Howie Fischer, the grand poobah of Arizona political journalists, harps on this every year when the Arizona Auditor General’s Office releases its rundown of classroom spending. As his Capitol News Service is run by newspapers across Arizona, his stories tisk-tisking school districts are on news stands and in inboxes throughout the state.

Republicans have used “classroom percentage” as an excuse to not better fund K-12.

Look. All schools have to feed kids, put kids in classrooms, and transport students to and from school. Those costs are fixed. Districts fund classrooms with what’s left over and in Arizona that’s not much. 

The Legislature likes to say they are spending plenty but that schools are too fat with administrative bloat, even as lawmakers pass edicts micromanaging schools that must be put in place by administrators to make sure districts are in compliance with edicts.

A compromise to get more cash into classrooms passed back in the days of Gov. Jane Dee Hull, included the audit requirement. No actual crisis prompted the focus on classroom spending. It was just lawmakers failing to keep up with Arizona’s population growth looking for a scapegoat for their inaction.

Anyway, Amphi spends 51.5 percent on instruction. Shaaaame. Shaaaaame. But that doesn’t include student support and instruction support. Add those two categories and the district is up to 2/3 of funding. Well now, that’s much better.

The Sunnyside Unified School District is set to get $240,000 from a settlement between vaping company Juul and a whole s—ton of schools and local governments across the country. The e-cigarette company agreed to the deal to end litigation with more than 1,500 school districts across the country for marketing a product to kids that was addictive.

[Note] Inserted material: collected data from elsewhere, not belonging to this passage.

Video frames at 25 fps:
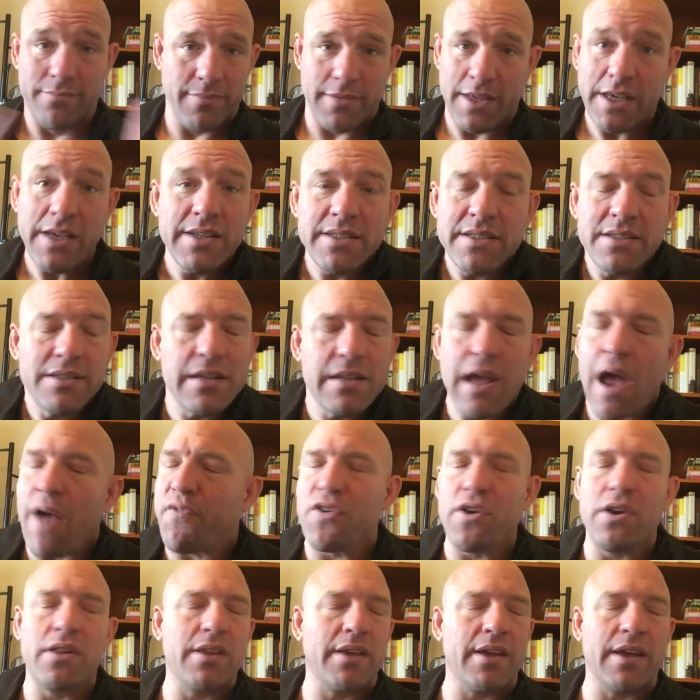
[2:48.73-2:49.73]
He's
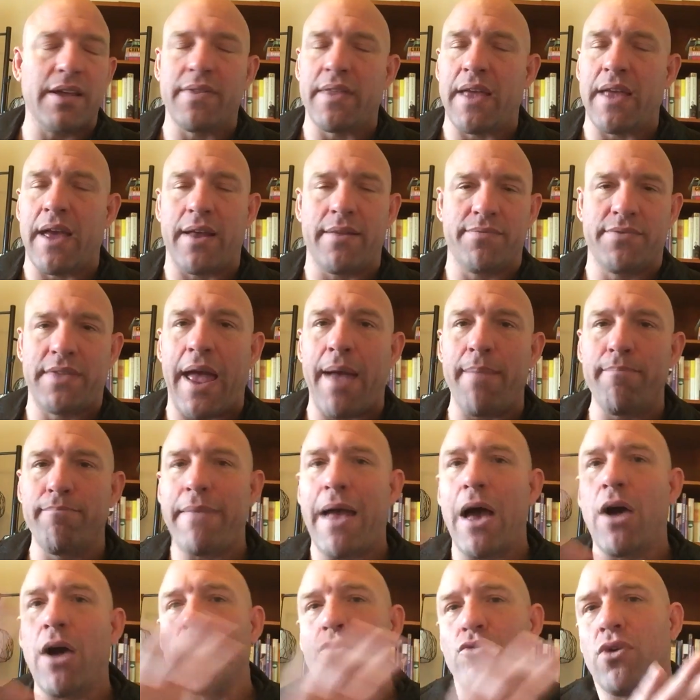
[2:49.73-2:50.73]
definitely in that
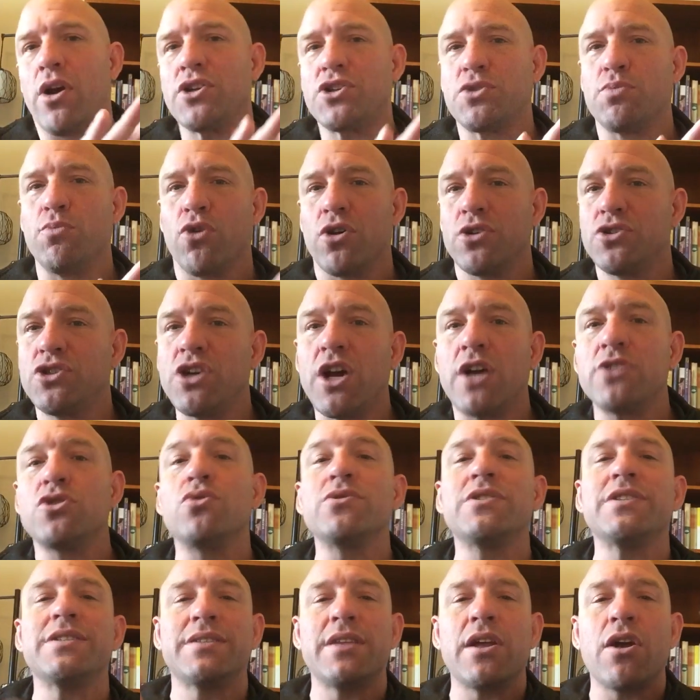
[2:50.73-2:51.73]
Mount Rushmore. Jon
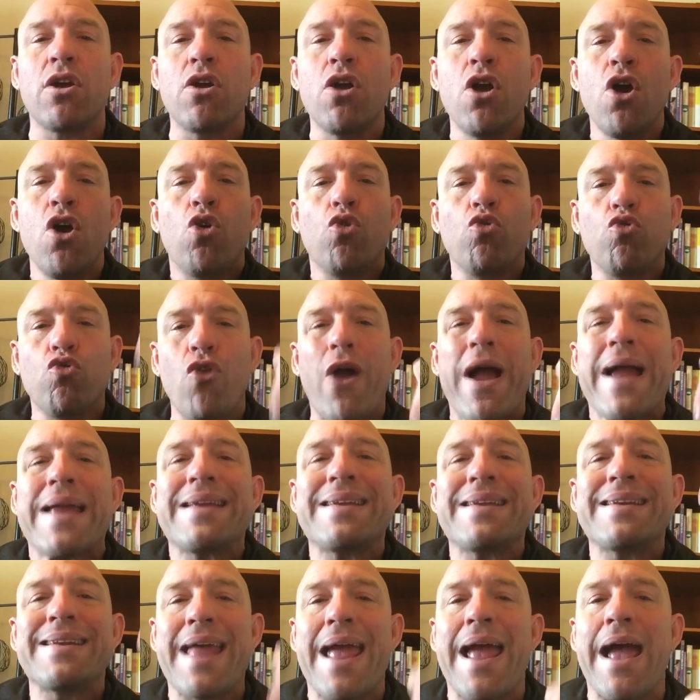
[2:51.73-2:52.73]
Jones is there
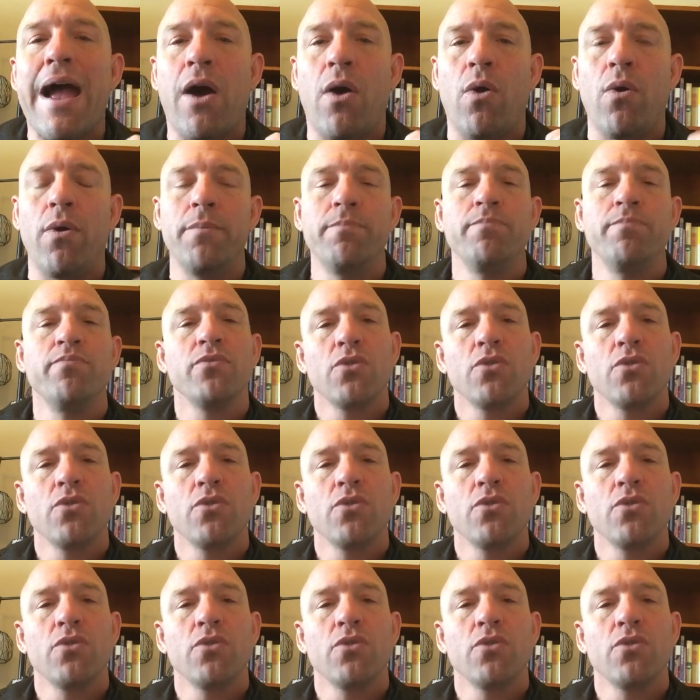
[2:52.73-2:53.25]
right now.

State law limits how school districts can spend money won in litigation. The money can only go to reimburse the state building renewal grant fund, pay any outstanding bonds and other debt, build or improve district buildings and replace or repair other school property.

The Sunnyside board will also discuss a potential buy-out program for paid time off, during a study session prior to the meeting.

Tiger teams await

The Flowing Wells Unified School District Governing Board will talk about how to improve student retention policies. The idea is to “provide coherence between the district’s policies and practices, with promotion/retention decisions anchored in a comprehensive evaluation of many variables and feedback from many stakeholders, including parents, teachers, and specialists.”

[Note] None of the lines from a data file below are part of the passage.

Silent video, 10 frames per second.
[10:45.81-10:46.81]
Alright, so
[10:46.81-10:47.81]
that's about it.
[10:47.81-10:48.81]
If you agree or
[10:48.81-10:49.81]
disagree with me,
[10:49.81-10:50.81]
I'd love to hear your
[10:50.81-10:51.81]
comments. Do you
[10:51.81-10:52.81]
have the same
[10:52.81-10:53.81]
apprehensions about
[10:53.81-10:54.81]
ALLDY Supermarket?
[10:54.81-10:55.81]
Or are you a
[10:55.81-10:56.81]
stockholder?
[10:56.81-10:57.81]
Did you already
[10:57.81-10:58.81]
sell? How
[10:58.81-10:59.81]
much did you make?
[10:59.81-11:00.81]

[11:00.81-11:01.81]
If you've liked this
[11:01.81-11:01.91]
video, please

Chef’s kiss for the buzzwords.

Basically, they got a bunch of policies in place meant to improve student retention and now they want to create a single, central, “tiger team-able” action plan to keep quality staff on board. 

Flowing Wells High School is set to get a new roof and HVAC system that will go in over the west gym.

The $3.5 million project will be funded by the state’s building renewal fund. This is the first HVAC (heating, ventilation and air conditioning) system I’ve seen in a while not provided by federal coronavirus relief funding.